Diga-se que estas histórias, as que ficam coladas ao percurso individual e colectivo das famílias e das múltiplas personagens retratadas nas diversas épocas, não são contadas de forma linear, antes pelo contrário. No ecrã vemos sucessivos reenquadramentos proporcionados pela delimitação geométrica de quadrados e rectângulos que servem de portais gráficos inseridos na imagem principal para gerar uma espécie de diaporama entre a vida passada e presente, o AQUI que continuada e alternadamente se faz e desfaz. Por outro lado, se a objectiva não muda de ângulo, o fora de campo adquire uma dinâmica que o som ajuda a concretizar e credibilizar. Não só uma dinâmica, mas uma dimensão precisa que condiciona não poucas vezes o que se vê no interior das quatro linhas do enquadramento. Num momento preciso, um velho estratagema de quem gosta de subverter a rotineira dicotomia campo/contracampo será usado. Ou seja, na prática faz-se entrar em cena um móvel com um espelho que assim reflecte o que se passa por detrás do que habitualmente apelidamos a quarta parede, aqui e sempre o lugar onde está sentado o espectador.

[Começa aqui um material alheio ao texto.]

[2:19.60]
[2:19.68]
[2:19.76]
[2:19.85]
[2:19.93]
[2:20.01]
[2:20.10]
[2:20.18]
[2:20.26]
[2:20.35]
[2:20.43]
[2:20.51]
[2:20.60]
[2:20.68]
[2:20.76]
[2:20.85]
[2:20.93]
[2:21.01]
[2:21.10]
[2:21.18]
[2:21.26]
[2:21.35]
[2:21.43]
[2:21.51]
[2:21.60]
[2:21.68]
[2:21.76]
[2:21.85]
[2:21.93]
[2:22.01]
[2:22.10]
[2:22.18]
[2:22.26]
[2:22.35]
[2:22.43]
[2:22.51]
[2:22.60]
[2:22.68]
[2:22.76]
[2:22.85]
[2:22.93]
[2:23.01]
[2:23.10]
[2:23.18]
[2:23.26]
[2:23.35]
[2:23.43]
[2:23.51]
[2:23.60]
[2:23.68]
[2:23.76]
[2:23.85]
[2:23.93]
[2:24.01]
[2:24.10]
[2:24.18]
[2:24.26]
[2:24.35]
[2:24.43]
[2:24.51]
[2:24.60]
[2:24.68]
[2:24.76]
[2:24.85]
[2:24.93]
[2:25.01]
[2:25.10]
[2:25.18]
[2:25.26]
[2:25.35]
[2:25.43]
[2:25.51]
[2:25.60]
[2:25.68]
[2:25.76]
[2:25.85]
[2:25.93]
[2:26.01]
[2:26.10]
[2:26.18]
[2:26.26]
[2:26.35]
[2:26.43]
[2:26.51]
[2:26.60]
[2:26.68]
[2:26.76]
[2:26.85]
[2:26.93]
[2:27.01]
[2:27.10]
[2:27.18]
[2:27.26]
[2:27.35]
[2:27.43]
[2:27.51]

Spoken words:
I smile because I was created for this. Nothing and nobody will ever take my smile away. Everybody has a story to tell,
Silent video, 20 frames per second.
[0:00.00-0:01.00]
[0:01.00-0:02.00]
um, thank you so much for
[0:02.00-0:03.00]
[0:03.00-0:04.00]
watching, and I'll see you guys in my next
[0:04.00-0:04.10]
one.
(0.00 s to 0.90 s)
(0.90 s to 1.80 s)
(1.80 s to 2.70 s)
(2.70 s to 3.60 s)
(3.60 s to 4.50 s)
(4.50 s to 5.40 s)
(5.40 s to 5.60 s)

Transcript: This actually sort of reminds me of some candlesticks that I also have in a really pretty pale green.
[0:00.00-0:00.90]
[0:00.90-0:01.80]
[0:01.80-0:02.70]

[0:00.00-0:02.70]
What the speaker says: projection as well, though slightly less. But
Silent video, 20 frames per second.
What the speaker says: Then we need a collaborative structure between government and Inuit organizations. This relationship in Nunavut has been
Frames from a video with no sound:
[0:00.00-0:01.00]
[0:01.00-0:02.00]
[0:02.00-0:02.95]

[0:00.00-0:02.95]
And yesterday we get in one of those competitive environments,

Em suma, Robert Zemeckis quis fazer um filme igual a muitos outros mas conceptualmente diferente, inspirado pela novela gráfica “Here” de Richard McGuire. Para os apaixonados da banda desenhada será provavelmente uma delícia poder ler o livro e visionar um filme que procura captar o mesmo espírito de leitura que a obra matriz propõe. Poderão então sublinhar os pontos de contacto ou confirmar que literatura e cinema são linguagens distintas. Porém, seja qual for a conclusão, não será possível ignorar um filme como «Here», que alguns criticam com ferocidade, em grande medida por não corresponder ao modelo chapa um do cinema americano oriundo da grande indústria. De facto, até parece que essas vozes (não diria críticas, mas discordantes) pertencem aos que não vêem ou não querem ver para além do plano fixo que limita a sua visão redutora do cinema. Pela minha parte, não classifico «Aqui» como uma obra-prima, nem pouco mais ou menos. Mas nesta altura do campeonato sabe bem procurar as razões que levam um realizador veterano com provas dadas a divertir-se e a usar não o state of the art mas um pacote premium da parafernália sonora e imagética do CGI e dos efeitos digitais disponíveis, que noutras produções super-heróicas servem na maioria dos exemplos para gerar ruído e fogo-de-artifício. E estes, como se sabe, duram o que duram e desaparecem logo a seguir.       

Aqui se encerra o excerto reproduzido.